ABOUT THIS EXERCISE: Which lines run from the one containing "[00:03:59.80]" to the last line of the entries? Return them exactly, with nothing more.

═══

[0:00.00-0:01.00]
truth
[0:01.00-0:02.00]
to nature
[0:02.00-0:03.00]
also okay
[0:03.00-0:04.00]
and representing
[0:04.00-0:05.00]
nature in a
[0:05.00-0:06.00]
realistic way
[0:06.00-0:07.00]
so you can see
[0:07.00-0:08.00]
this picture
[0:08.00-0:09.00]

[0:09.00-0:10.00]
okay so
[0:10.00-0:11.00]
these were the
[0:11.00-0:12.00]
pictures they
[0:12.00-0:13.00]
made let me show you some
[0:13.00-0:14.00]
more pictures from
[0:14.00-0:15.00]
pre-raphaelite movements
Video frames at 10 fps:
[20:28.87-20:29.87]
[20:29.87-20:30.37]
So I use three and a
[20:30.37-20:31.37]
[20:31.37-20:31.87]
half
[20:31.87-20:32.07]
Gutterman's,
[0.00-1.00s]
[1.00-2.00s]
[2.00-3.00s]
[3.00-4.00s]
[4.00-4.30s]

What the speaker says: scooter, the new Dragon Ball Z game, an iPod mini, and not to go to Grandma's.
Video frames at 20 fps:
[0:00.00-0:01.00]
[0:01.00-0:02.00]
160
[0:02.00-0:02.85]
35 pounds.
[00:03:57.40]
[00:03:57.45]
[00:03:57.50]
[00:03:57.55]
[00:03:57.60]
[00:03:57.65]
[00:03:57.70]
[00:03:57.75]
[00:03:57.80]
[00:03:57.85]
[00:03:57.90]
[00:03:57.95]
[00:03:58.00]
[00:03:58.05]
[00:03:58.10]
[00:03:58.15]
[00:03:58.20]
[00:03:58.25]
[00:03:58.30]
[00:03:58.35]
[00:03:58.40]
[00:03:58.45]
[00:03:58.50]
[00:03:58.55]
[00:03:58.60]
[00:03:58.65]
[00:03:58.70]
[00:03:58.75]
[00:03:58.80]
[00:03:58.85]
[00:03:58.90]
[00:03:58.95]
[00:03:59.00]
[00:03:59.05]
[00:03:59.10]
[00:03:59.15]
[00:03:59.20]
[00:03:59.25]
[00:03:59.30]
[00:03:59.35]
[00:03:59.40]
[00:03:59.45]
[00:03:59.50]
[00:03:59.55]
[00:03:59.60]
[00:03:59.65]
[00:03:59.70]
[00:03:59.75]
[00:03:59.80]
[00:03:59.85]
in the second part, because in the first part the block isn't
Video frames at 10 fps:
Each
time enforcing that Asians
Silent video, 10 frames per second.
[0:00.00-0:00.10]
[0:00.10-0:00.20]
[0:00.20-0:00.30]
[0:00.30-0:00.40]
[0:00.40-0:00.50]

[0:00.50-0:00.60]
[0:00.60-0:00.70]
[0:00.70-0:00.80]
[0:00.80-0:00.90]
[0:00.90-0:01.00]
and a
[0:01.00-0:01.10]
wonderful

═══

SOLUTION FOR THIS EXERCISE:
[00:03:59.80]
[00:03:59.85]
in the second part, because in the first part the block isn't
Video frames at 10 fps:
Each
time enforcing that Asians
Silent video, 10 frames per second.
[0:00.00-0:00.10]
[0:00.10-0:00.20]
[0:00.20-0:00.30]
[0:00.30-0:00.40]
[0:00.40-0:00.50]

[0:00.50-0:00.60]
[0:00.60-0:00.70]
[0:00.70-0:00.80]
[0:00.80-0:00.90]
[0:00.90-0:01.00]
and a
[0:01.00-0:01.10]
wonderful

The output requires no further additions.